# [ASSIGNMENT]
The full listing, copied exactly and free of pictures, is the expected reply.

# [DATA]
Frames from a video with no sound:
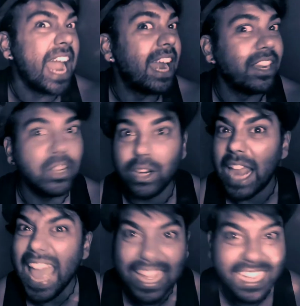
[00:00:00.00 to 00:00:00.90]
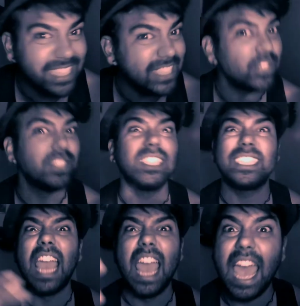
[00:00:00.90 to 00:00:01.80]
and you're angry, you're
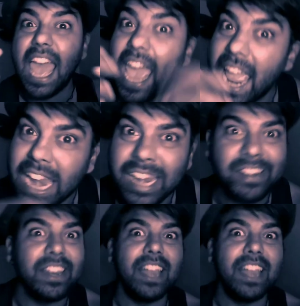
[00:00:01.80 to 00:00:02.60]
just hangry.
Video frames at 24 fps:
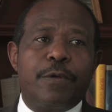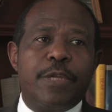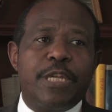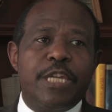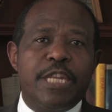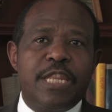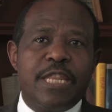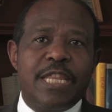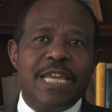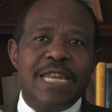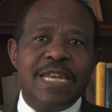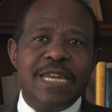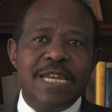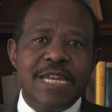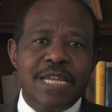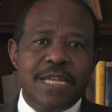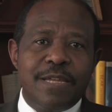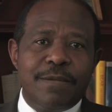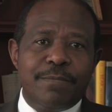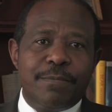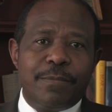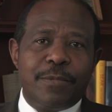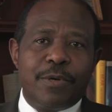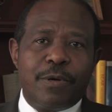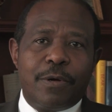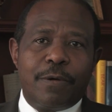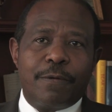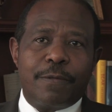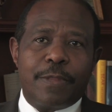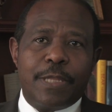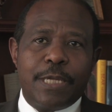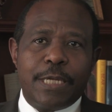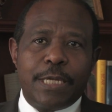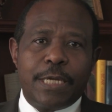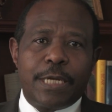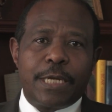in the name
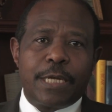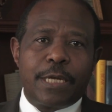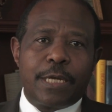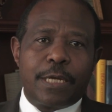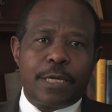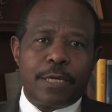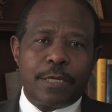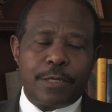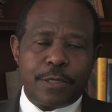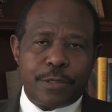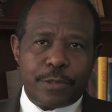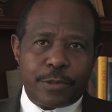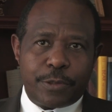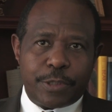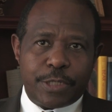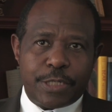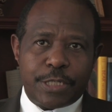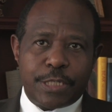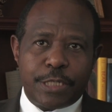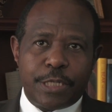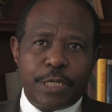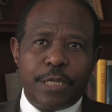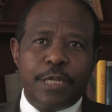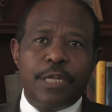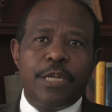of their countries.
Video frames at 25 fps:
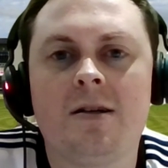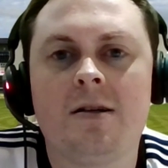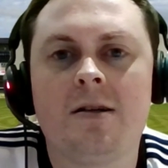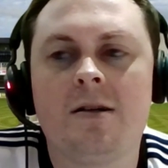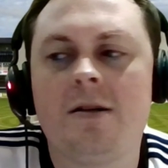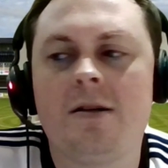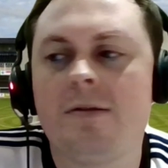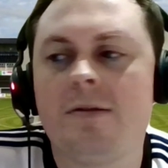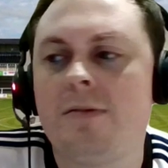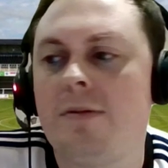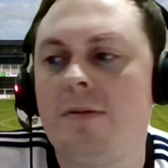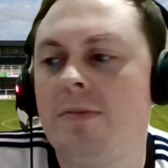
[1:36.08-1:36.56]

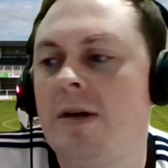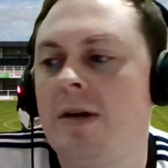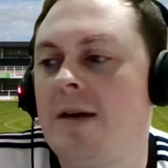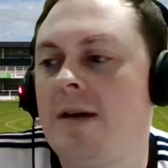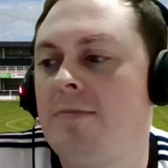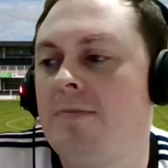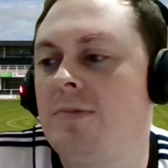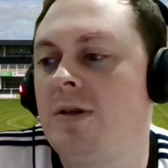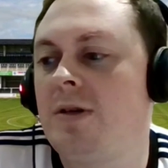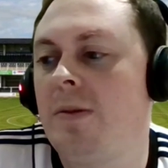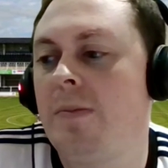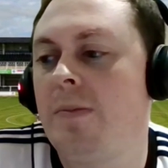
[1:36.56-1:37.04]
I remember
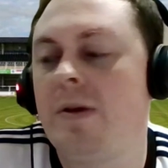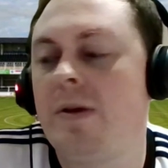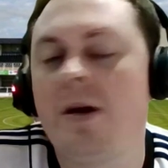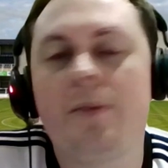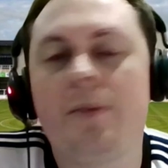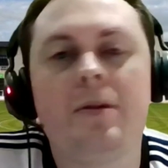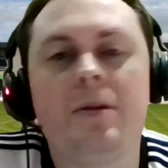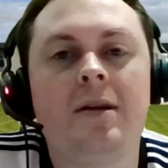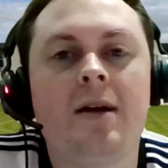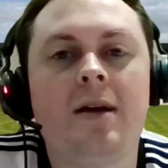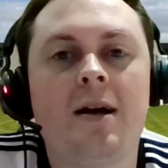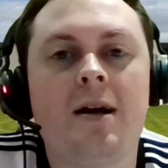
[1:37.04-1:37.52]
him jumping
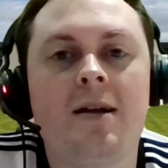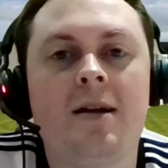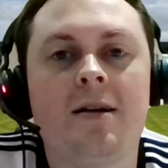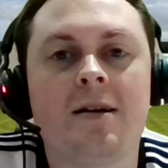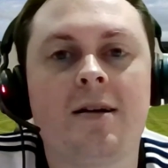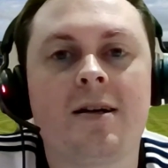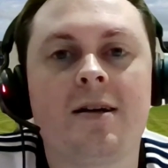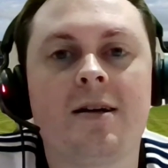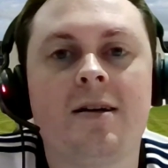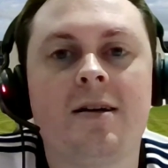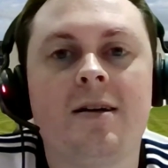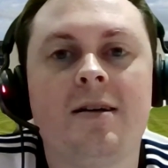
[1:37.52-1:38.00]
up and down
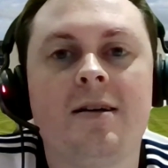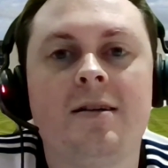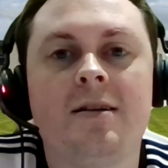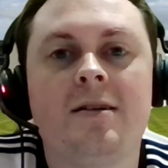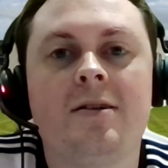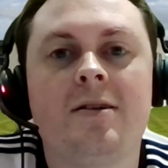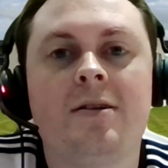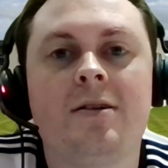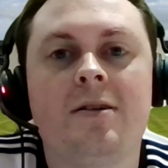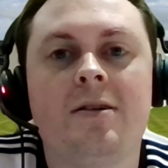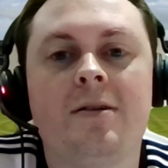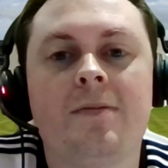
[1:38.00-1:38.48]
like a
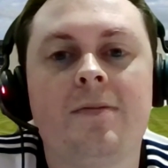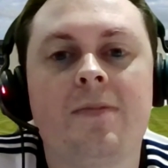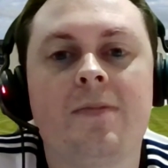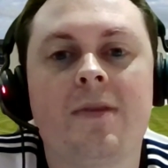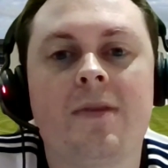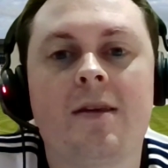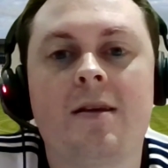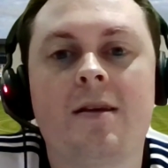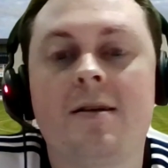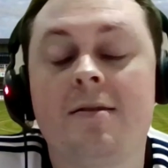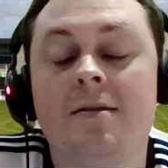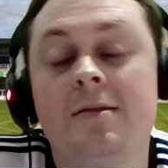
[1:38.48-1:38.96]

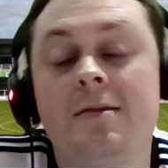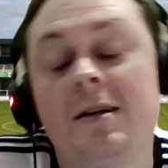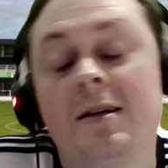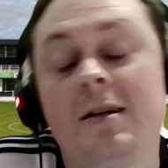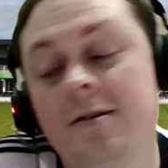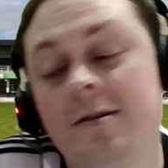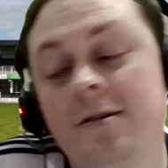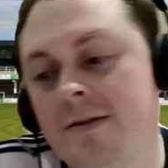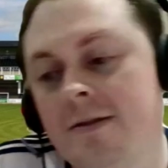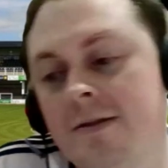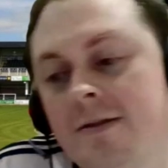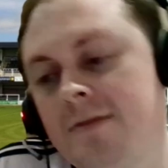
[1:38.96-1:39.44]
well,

# [YOUR RESPONSE]
Frames from a video with no sound:
[00:00:00.00 to 00:00:00.90]
[00:00:00.90 to 00:00:01.80]
and you're angry, you're
[00:00:01.80 to 00:00:02.60]
just hangry.
Video frames at 24 fps:
in the name
of their countries.
Video frames at 25 fps:
[1:36.08-1:36.56]

[1:36.56-1:37.04]
I remember
[1:37.04-1:37.52]
him jumping
[1:37.52-1:38.00]
up and down
[1:38.00-1:38.48]
like a
[1:38.48-1:38.96]

[1:38.96-1:39.44]
well,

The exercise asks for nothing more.